6 Emulator diagnostics

For a given set of emulators, we want to assess how accurately they reflect the model outputs over the input space. In this section three standard emulator diagnostics are introduced together with functions that help us visualise them. We then analyse parameter sets that fail diagnostics.

6.1 The three main diagnostics

The first three diagnostics are relatively straightforward, and can be presented together. For a given validation set, we can ask the following questions:

  • Within uncertainties, does the emulator output accurately represent the equivalent model output?

  • What are the standardised errors of the emulator outputs in light of the model outputs?

  • Does the emulator adequately classify parameter sets as implausible or non-implausible?

These are encapsulated in the validation_diagnostics function.

which_invalid <- validation_diagnostics(ems0, valid0, targets = targets, plt = TRUE)

The first column of plots gives an indication of the emulator outputs against the model outputs: emulator outputs are plotted against model outputs with a \(3\sigma\) interval overlaid \(\text{E}(f(x)) \pm 3 \sqrt{ \text{Var}(f(x))}\). An ‘ideal’ emulator would exactly reproduce the model results: this behaviour is represented by the green line \(f(x)=E[f(x)]\). Any parameter set whose emulated prediction lies more than \(3\sigma\) away from the model output is highlighted in red.

The second column compares the emulator implausibility to the equivalent model implausibility (i.e. the implausibility calculated replacing the emulator output with the model output). There are three cases to consider:

  • The emulator and model both classify a set as implausible/non-implausible: this is fine. Both are giving the same classification for the parameter set.

  • The emulator classifies a set as non-implausible, while the model rules it out: this is also fine. The emulator should not be expected to shrink the parameter space as much as the model does, at least not on a single wave. Parameter sets classified in this way will survive this wave, but may be removed on subsequent waves as the emulators grow more accurate on a reduced parameter space.
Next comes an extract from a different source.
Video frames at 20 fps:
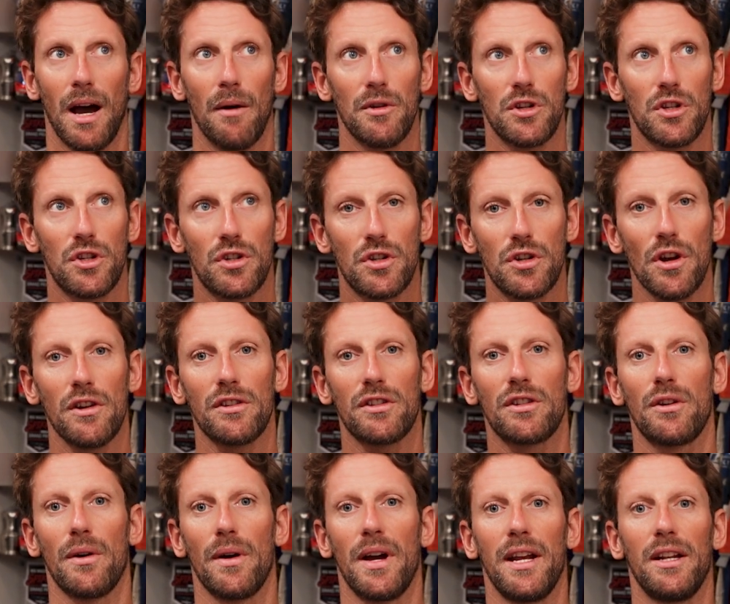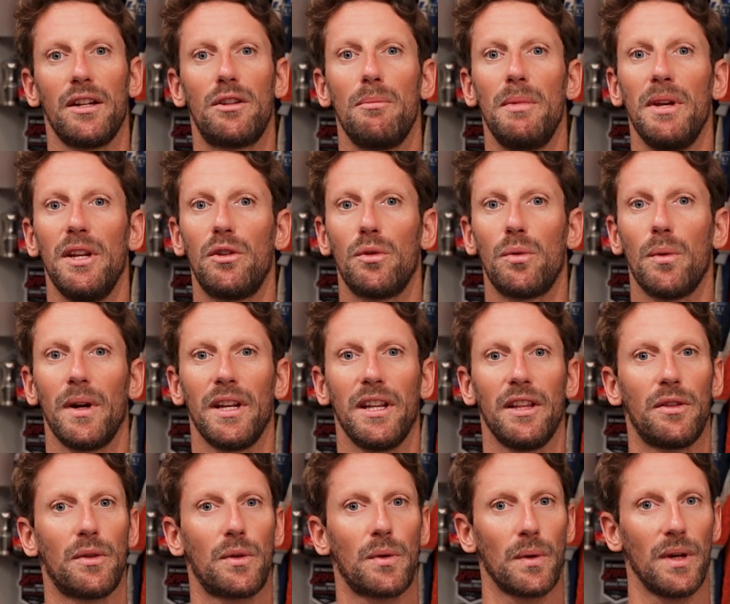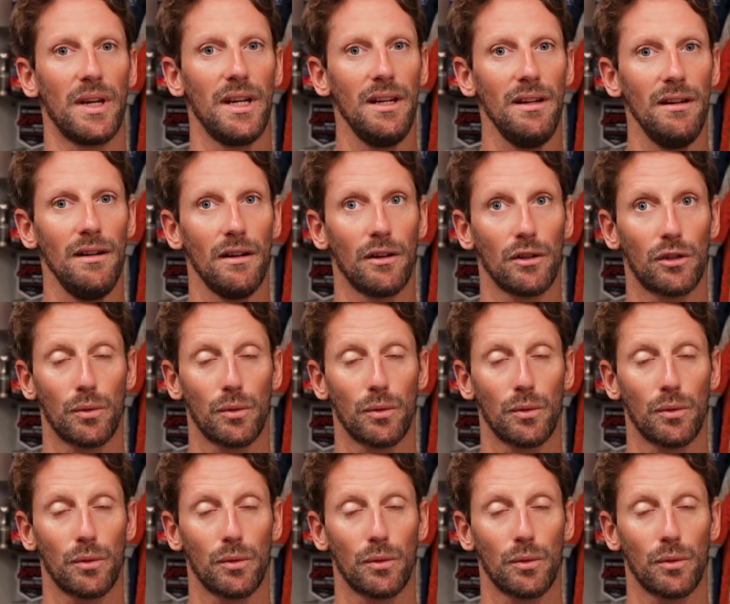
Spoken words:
I was just going to be 23 or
  • The emulator rules out a set, but the model does not: these are the problem sets, suggesting that the emulator is ruling out parts of the parameter space that it should not be ruling out.

Finally, the third column gives the standard errors normalised by the standard deviation. We want most of these to be within \(\pm 3\).

The function validation_diagnostic, along with producing the plots, also returns a data.frame consisting of those parameters sets which failed one or more diagnostic tests.

which_invalid
#>         beta     gamma     delta        mu
#> 54 0.7795559 0.8666903 0.1954711 0.1135859
#> 57 0.3472034 0.3934924 0.1272379 0.3672910

It is often worth considering these parameter sets, particularly if they lie close to the boundary of the space: having a few parameter sets which fail diagnostics is not the end of the world, but we should at least consider whether the emulator is failing in parts of the space we would want it to be performing well on.

6.2 Parameter sets failing diagnostics

6.2.1 Visualisation

A helper for visualising problematic parameter sets is provided in the function validation_pairs: this gives pairs plots of the parameter sets in the validation data, colouring them by their diagnostic success (bottom left) and predicted implausibility (top right). The diagnostics part gives the maximum standardised error at each point: the standardised error is \[\frac{|\text{emulator expectation}-\text{model value}|}{\sqrt{\text{emulator variance}}}\] for each emulated output and we maximise over the outputs.

validation_pairs(ems0, valid0, targets, cb=TRUE)

Show: More options for the validation_pairs function

6.2.2 Space removed function

One way we can get a feel for what cut-off value is reasonable is via the space_removed function, which for a given set of emulators will determine how much of the input space will be removed by a particular implausibility cut-off. By default, space_removed shows the percentage of space that is removed by a specific wave when:

  • the sigma values in targets are exactly the values provided by the modeller,

  • the sigma values in targets are \(80\%\) (resp. \(90\%, 110\%, 120\%\)) of the values provided by the modeller.

space_removed(ems0, targets) + geom_vline(xintercept = 3, lty = 2) + geom_text(aes(x=3, label="x=3",y=0.33), colour="black", angle=90, vjust = 1.2, text=element_text(size=11))
#> Warning in geom_text(aes(x = 3, label = "x=3", y = 0.33), colour = "black", :
#> Ignoring unknown parameters: `text`

A cut-off of \(3\) here, using maximum implausibility, would be sufficient to remove around \(95\%\) of the current parameter space. This is a reasonable level of removal for a first wave: however, if the expected amount of removal was much lower we could consider whether it is sensible to reduce the cut-off.

The diagnostics here give an indication of the suitability of the emulators in emulating the outputs at this wave. If there are particular model outputs for which the emulators do not give a good fit, then we can modify the specifications for that emulator directly (for example, modifying the correlation length, the variance, or the regression surface) and re-train; if the emulator simply cannot provide a good fit to a model output, we can choose not to emulate this output for the wave in question: this is one of the benefits of the history matching approach in that we can use subsets of the outputs at each wave.